Self-management by regular blood glucose monitoring is not routinely recommended in people with T2DM1 as it does not significantly improve glycaemic control, health-related quality of life, or hypoglycaemia rates.

However, self-monitoring of blood glucose is recommended for those who:

  • are on insulin
  • have had prior hypoglycaemic episodes
  • drive or operate machinery and use oral medications that increase their risk of hypoglycaemia (see DVLA guidance)
  • are pregnant, or planning to become pregnant
  • those undergoing significant changes in pharmacotherapy, e.g. on high dose oral steroids or oral hypoglycaemic agents such as sulfonylureas that require dose adjustment

National therapeutic indicator

Proportion of individuals prescribed SMG, potentially unnecessarily

The most up to date national therapeutic indicator data is available here.

This indicator should have a low value, because self-monitoring glucose (SMG) is not generally recommended in management of T2DM, unless therapy includes insulin and/or sulfonylureas.

For those who require self-monitoring of blood glucose, there is no evidence to suggest greater clinical benefit from using more expensive test strips over less costly ones and therefore NHS Boards should select appropriate formulary products.

The Scottish Therapeutic Utility (STU) indicators can be used to identify individuals with T2DM who would benefit from review.


Intermittently scanned (flash) glucose monitoring 

The Scottish Health Technologies Group (SHTG) advice49 in 2018 recommended the availability of flash glucose monitoring for individuals with diabetes who are actively engaged in the management of their condition and who intensively manage their disease with multiple daily insulin injections* or insulin pump therapy, with some restrictions.

*NICE define multiple daily injections as ‘two or more daily insulin injections, which could either be a basal-bolus regimen or more than one daily insulin injection.’

NICE guidance2 supports the pre-existing guidance from SHTG and recommends offering intermittently scanned continuous glucose monitoring (isCGM), commonly referred to as 'flash', to adults with T2DM on multiple daily insulin injections if any of the following situations apply:

  • recurrent hypoglycaemia or severe hypoglycaemia
  • impaired hypoglycaemia awareness
  • a condition or disability (including learning disability or cognitive impairment) where the individual cannot self-monitor blood glucose using capillary blood glucose monitoring but could use an isCGM device (or have it scanned for them)
  • would otherwise be advised to self-measure at least eight times a day (SHTG recommend at least six times per day)

Additionally, adults with insulin-treated type 2 diabetes who would otherwise need help from a care worker or healthcare professional to monitor their blood glucose, should be offered isCGM.


Good practice point

Those prescribed flash glucose monitors only require two sensors per 28 days (26 within a year).

If the sensors become detached or are faulty, people should contact the manufacturer directly for replacements. 

It is good practice to utilise prescribing data to identify patients who may be over-ordering and/or put in place mechanisms which prevent this, such as annual serial prescription for 26 sensors, to reduce inappropriate prescribing and associated costs.

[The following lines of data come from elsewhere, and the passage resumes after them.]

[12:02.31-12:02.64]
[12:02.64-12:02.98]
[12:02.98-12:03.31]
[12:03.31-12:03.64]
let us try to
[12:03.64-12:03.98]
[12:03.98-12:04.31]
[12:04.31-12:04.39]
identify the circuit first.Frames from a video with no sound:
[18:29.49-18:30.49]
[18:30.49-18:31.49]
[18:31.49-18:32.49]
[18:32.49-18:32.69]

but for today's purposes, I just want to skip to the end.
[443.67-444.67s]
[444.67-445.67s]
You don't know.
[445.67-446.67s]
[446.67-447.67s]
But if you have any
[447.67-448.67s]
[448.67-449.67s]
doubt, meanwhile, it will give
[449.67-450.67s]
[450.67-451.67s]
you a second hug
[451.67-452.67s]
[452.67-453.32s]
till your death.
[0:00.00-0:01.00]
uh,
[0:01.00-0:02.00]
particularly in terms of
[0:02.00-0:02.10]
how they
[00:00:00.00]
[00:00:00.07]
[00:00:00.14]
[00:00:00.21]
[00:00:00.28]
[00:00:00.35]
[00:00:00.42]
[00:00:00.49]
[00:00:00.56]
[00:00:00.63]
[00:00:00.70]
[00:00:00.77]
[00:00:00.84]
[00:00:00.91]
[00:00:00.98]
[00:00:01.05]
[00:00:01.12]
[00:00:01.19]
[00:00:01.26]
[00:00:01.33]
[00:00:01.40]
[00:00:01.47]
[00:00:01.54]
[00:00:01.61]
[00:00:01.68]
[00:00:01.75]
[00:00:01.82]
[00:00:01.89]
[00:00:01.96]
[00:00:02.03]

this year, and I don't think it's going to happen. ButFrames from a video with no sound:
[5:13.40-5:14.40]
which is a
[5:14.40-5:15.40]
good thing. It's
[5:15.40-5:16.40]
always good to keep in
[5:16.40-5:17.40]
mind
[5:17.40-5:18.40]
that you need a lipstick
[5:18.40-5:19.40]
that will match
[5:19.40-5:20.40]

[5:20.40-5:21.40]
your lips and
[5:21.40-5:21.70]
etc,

For all individuals requiring glucose monitoring there should be a documented plan outlining frequency and duration of testing, along with what to do with results.  Most people require diabetes assessments every three to six months and this should be tailored according to the individual needs to improve care. Use of diabetes digital resources to support self-management are recommended, such as My Diabetes My Way (a list of further resources is available in lifestyle interventions and remission).


Blood ketone testing in T2DM

  • People with type 1 diabetes (insulin dependent) will test for ketones if their blood glucose levels are significantly low to alert to the risk of ketoacidosis.
  • Blood ketone testing in T2DM is not normally necessary and individuals are not routinely provided with self-monitoring equipment.
  • However due to the risk of eDKA, if a person displays symptoms of DKA (including rapid weight loss, nausea or vomiting, abdominal pain, fast and deep breathing, sleepiness, a sweet smell to the breath, a sweet or metallic taste in the mouth, or a different odour to urine or sweat) ketone testing should occur 45,46
  • Clinicians should be aware of this recommendation and have access to the necessary equipment.